С того дня, когда Ира, лежа в десяти шапках, с рефлектором и наглухо заклеенными окнами, поклялась всем отомстить, прошло уже много лет. Теперь в шапках Ира выходила только на улицу, рефлектор убрали на антресоль, а окна были заклеены как у всех — бумажными полосками. Но когда Ире говорили что-нибудь обидное, Ира уходила к себе и повторяла всегда одно и то же: «Терпи, терпи, Ира, будь спокойнее и терпи. Теперь уже не так долго терпеть, скоро ты поправишься и всем отомстишь, всем, всем». Это была психотерапия, эта фраза придавала Ире силы, от этой фразы Ира успокаивалась. Ира никогда не думала о том, как она будет мстить. Одно то, что она решилась мстить, звучало для нее так весомо, что она не думала уже ни о чем другом. Людей Ира не любила. Ей не за что было их любить. А если бы и было за что, то любить она бы все равно не могла, потому что ей нечем было любить. Ира уже давно разучилась испытывать нормальные чувства. Когда Иру обижали, у нее начинались спазмы. Но ведь спазмы — не настроение, спазмы — это физическая боль. Иру, вероятно, легко было бы заменить машиной, которая при перенапряжении отдельных ее участков говорила бы: «Больно». Разве можно разжалобить обиженную машину? Конечно, нельзя. Вот так и Иру никогда не удастся разжалобить. Никакие силы не могут задобрить ее сердце. Оно никогда не сможет забыть всех издевательств, которые ему пришлось перетерпеть. В этом Ира уверена. Только в этом. А вот в то, что она выздоровеет и сможет отомстить, Ира мало верит и говорит себе об этом только для того, чтобы успокоиться.

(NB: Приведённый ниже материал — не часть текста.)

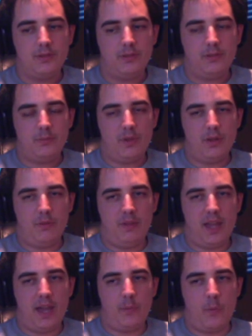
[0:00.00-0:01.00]
we only
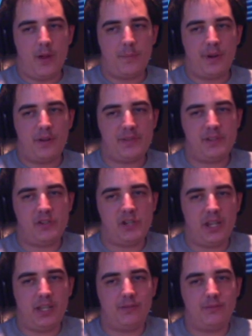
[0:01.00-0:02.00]
had one person
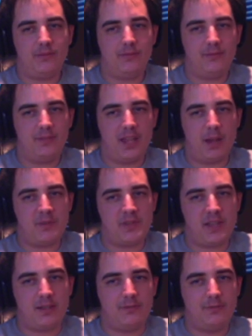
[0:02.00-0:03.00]
cheat, and that was it.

Но никто и не собирается задабривать Иру. Илья Львович поминутно раздражается. Инна Семеновна целыми днями бегает по делам своих подопечных. Вот и сегодня ее нет весь день. Сегодня она занята делами Галины.

Галина появилась у них полгода назад, и, когда она появилась, Ира, увидев ее, почему-то спряталась в свою комнату и не выходила оттуда, пока Галина не ушла. А когда Галина ушла, Ира стала умолять Инну Семеновну не заниматься Галиниными делами. Чтобы успокоить Иру, Инна Семеновна дала Ире слово вообще не пускать Галину в дом. Но каких слов не давала Инна Семеновна Ире, даже и не вникая в суть Ириных просьб, заранее зная, что логики в большинстве из них нет и искать ее там не надо. А надо просто вовремя успокоить Иру, чтобы потом делать все так, как и надо делать.

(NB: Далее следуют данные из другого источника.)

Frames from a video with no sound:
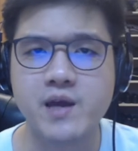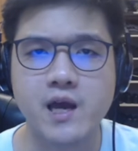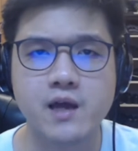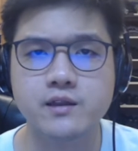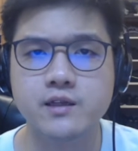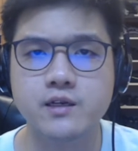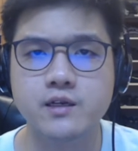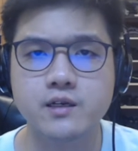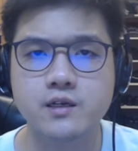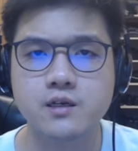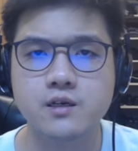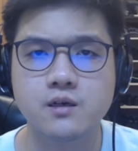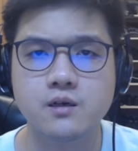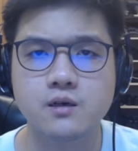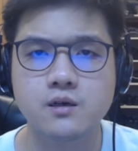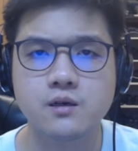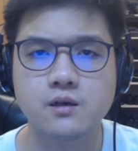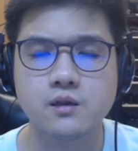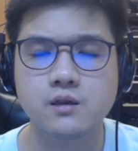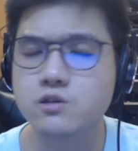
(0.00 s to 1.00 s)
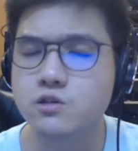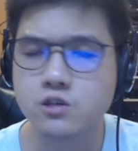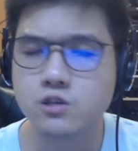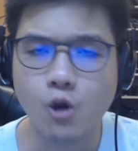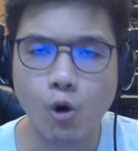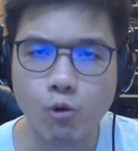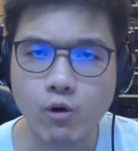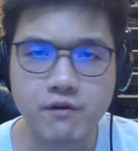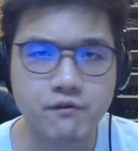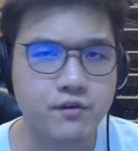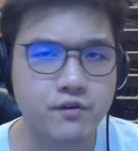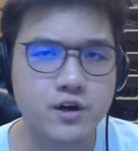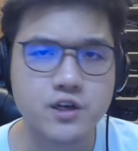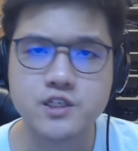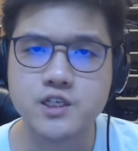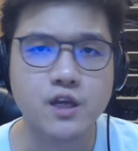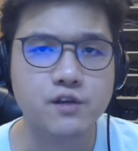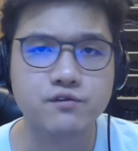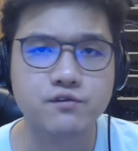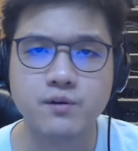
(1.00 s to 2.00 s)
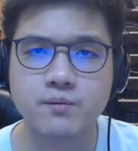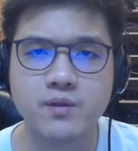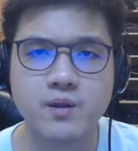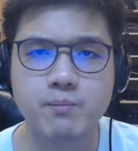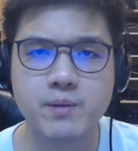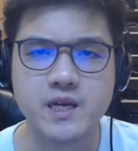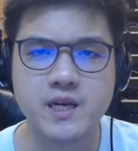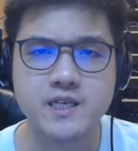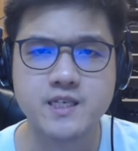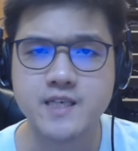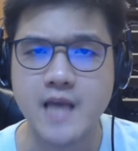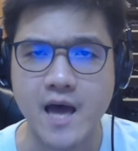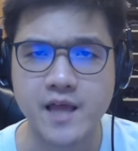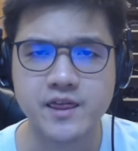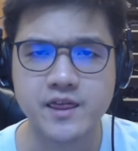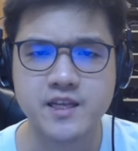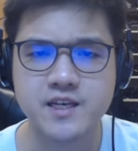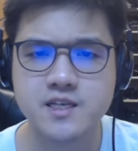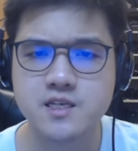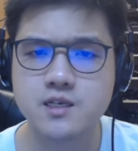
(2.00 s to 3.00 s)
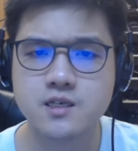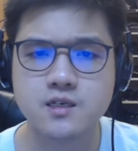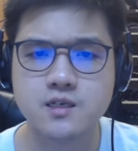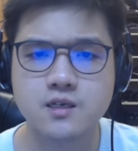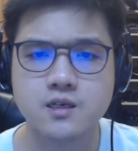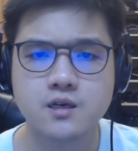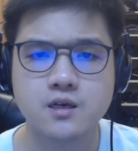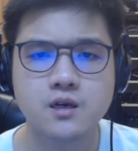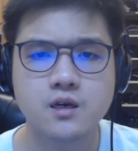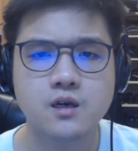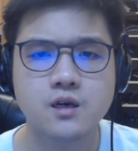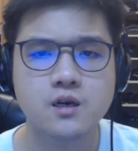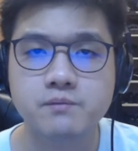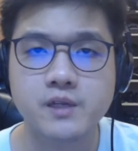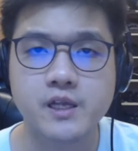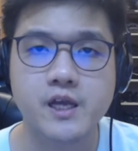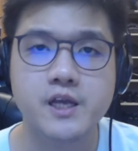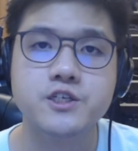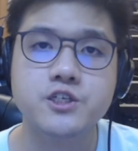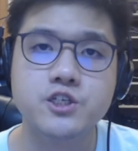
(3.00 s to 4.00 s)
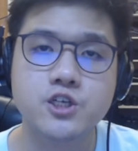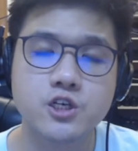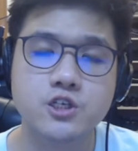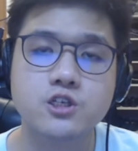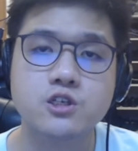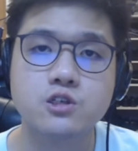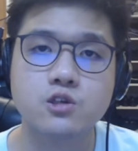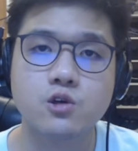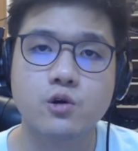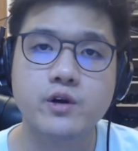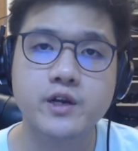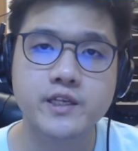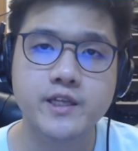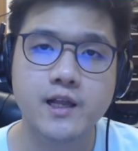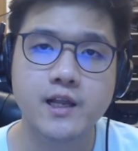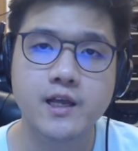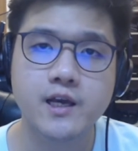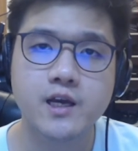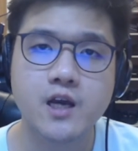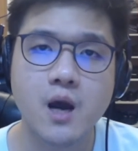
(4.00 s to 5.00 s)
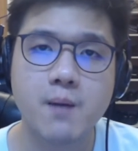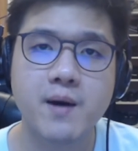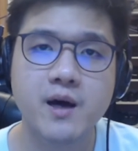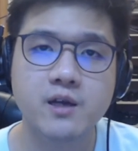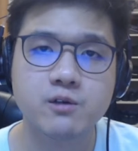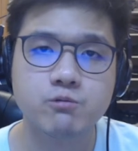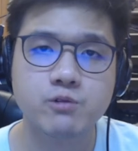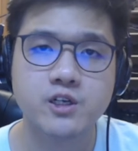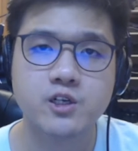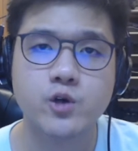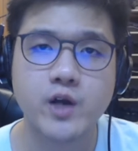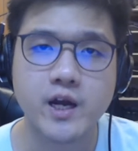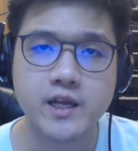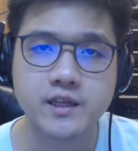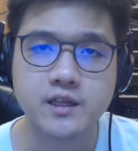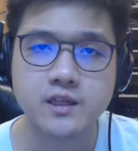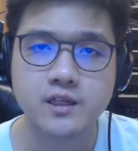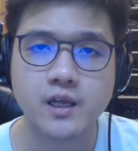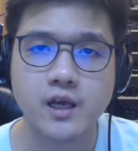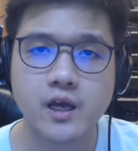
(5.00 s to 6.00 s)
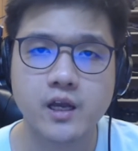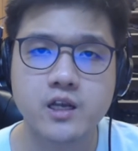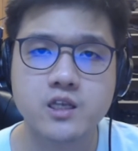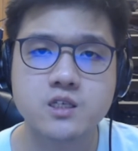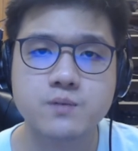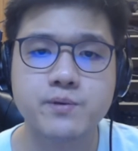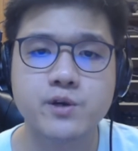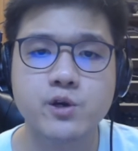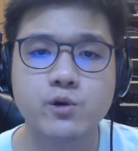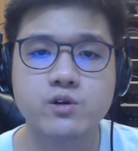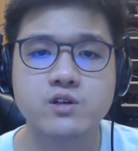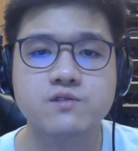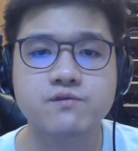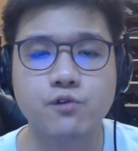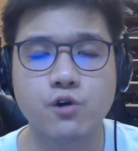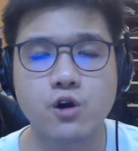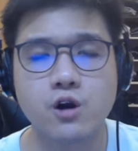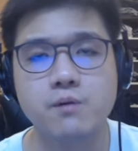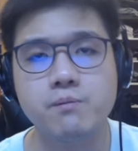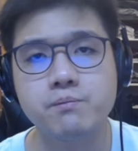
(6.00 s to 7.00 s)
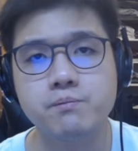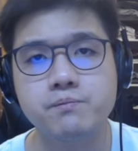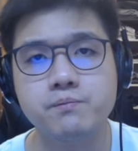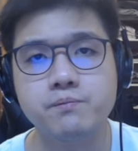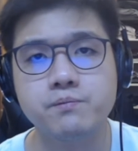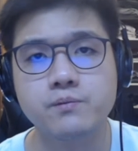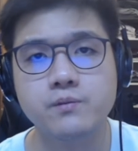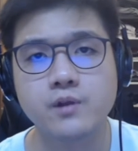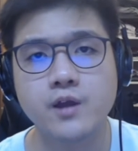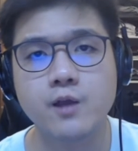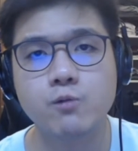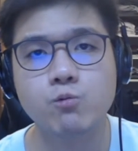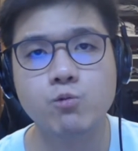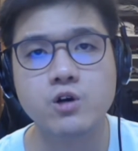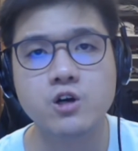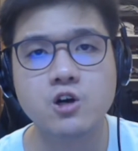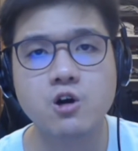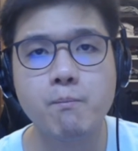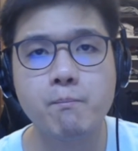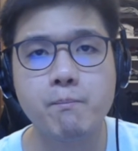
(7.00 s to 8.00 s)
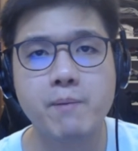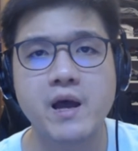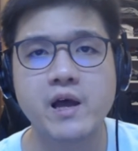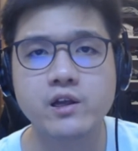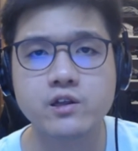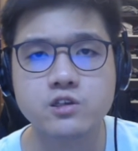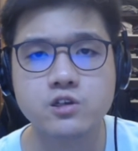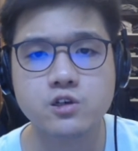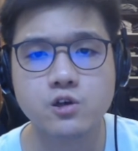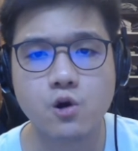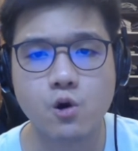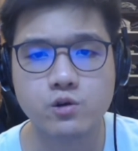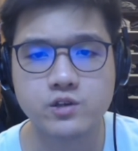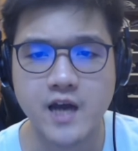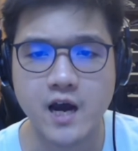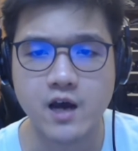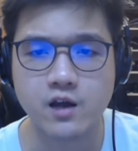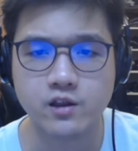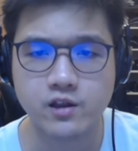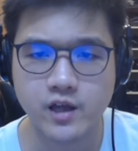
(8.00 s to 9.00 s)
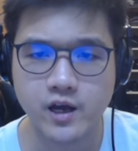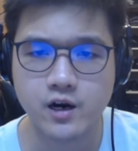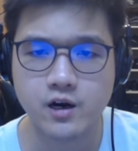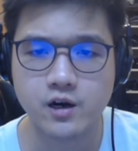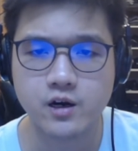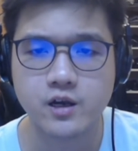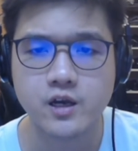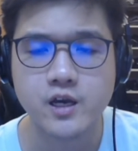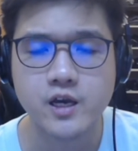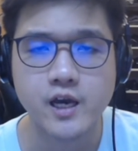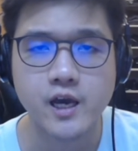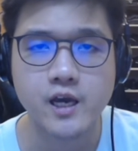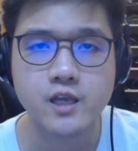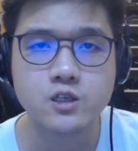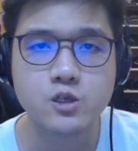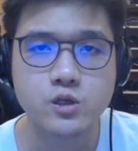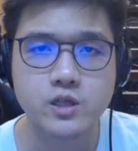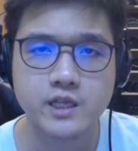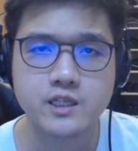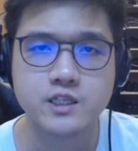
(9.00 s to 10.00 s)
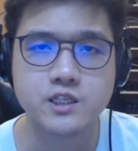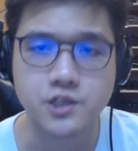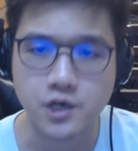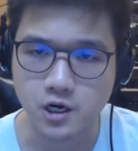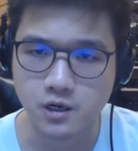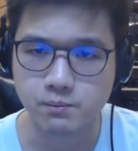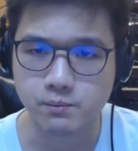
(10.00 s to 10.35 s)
ending. There's no reversal from the big sadness. It's just storytelling about regret in its purest form, and we're compelled to go down there into that dark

И конечно же Галина стала приходить, и конечно же Инна Семеновна стала заниматься ее делами.

А Ира не то чтобы забыла свое первое впечатление, какое произвела на нее Галина, и не то чтобы она смирилась с этим впечатлением, а просто оно теперь уже не так сильно ее волновало, как в первый момент. И столько на это впечатление легло новых впечатлений, что то первое стало каким-то далеким и не очень реальным, и уж, во всяком случае, оно не было достойно затраты того количества сил, какое надо было затратить, чтобы претворить в жизнь Ирино нежелание видеть Галину. А вскоре и вовсе Ира привыкла к Галине, и ей уже было странно, как это она могла противиться ее пребыванию в их доме.